Book Review of Sightlines (The Community #3), by Santino Hassell

I received a copy of Santino Hassell‘s Sightlines through Netgalley. I reviewed the first two book in the series, Insight and Oversight, earlier in the year.

Description from Goodreads:
Chase Payne is a walking contradiction. He’s the most powerful psychic in the Community, but the least respected. He’s the son of the Community’s founder, but with his tattoo sleeves and abrasive attitude, he’s nothing like his charismatic family. No one knows what to make of him, which is how he wound up locked in a cell on the Farm yet again. But this time, the only man he’s ever loved is there too.

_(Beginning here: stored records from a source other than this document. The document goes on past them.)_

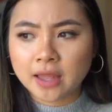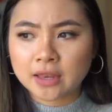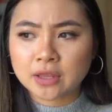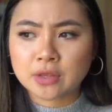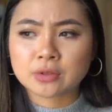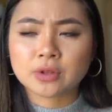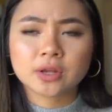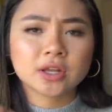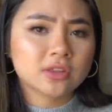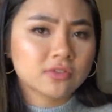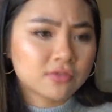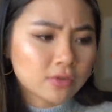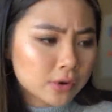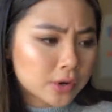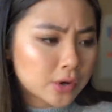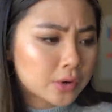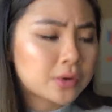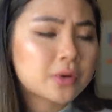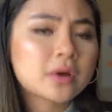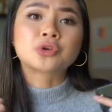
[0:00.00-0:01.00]
and you look at the
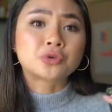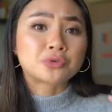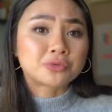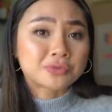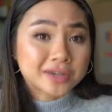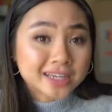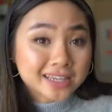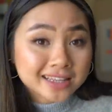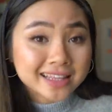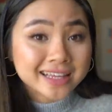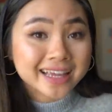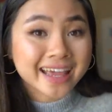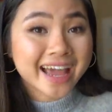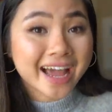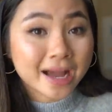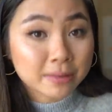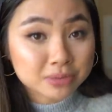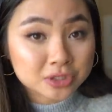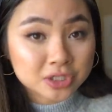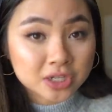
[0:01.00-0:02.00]
photo, you read the
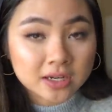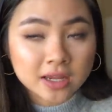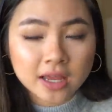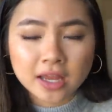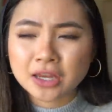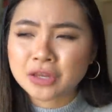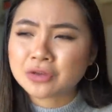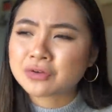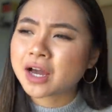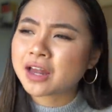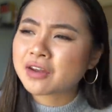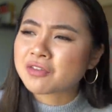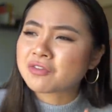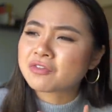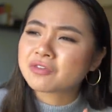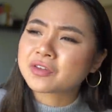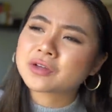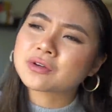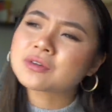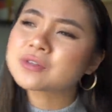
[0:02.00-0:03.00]
caption and you kind of
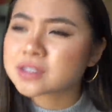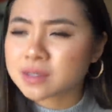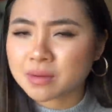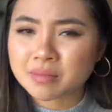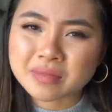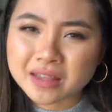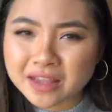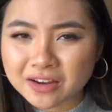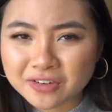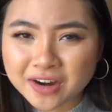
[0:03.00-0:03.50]
feel something,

Elijah Estrella was used to being the sassy sidekick who fooled around with Chase for fun. But that was before he realized the Community wasn’t the haven he’d believed in and Chase was the only person who’d ever truly tried to protect him. Now they’re surrounded by people who want to turn them against their friends, and the only way out is to pretend the brainwashing works.

With Chase playing the role of a tyrant’s second-in-command, and Elijah acting like Chase’s mindless sex toy, they risk everything by plotting a daring escape. In the end, it’s only their psychic abilities, fueled by their growing love for each other, that will allow them to take the Community down once and for all.

I hate to say this, but I think my love affair with Santino Hassell’s books is over. On the sites I’m forced to use a numerical start rating, I almost gave it 2 stars. The end dragged it up to a third, but it was a close call. I simply didn’t like it. I didn’t like the characters. I didn’t like the narrative style. I didn’t like the pacing. I. did. no. like. it. And if I’m honest, the last several books by Hassell that I’ve read have skirted this same edge. And it makes me so sad, I lovedhis early works. But all his characters feel the same now and here I felt Chase was taken to such a grumpy extreme that I couldn’t overcome it enough to enjoy his character. And Elijah was a shadow, barely there. As always, the mechanical writing is good but this book was a bust for me.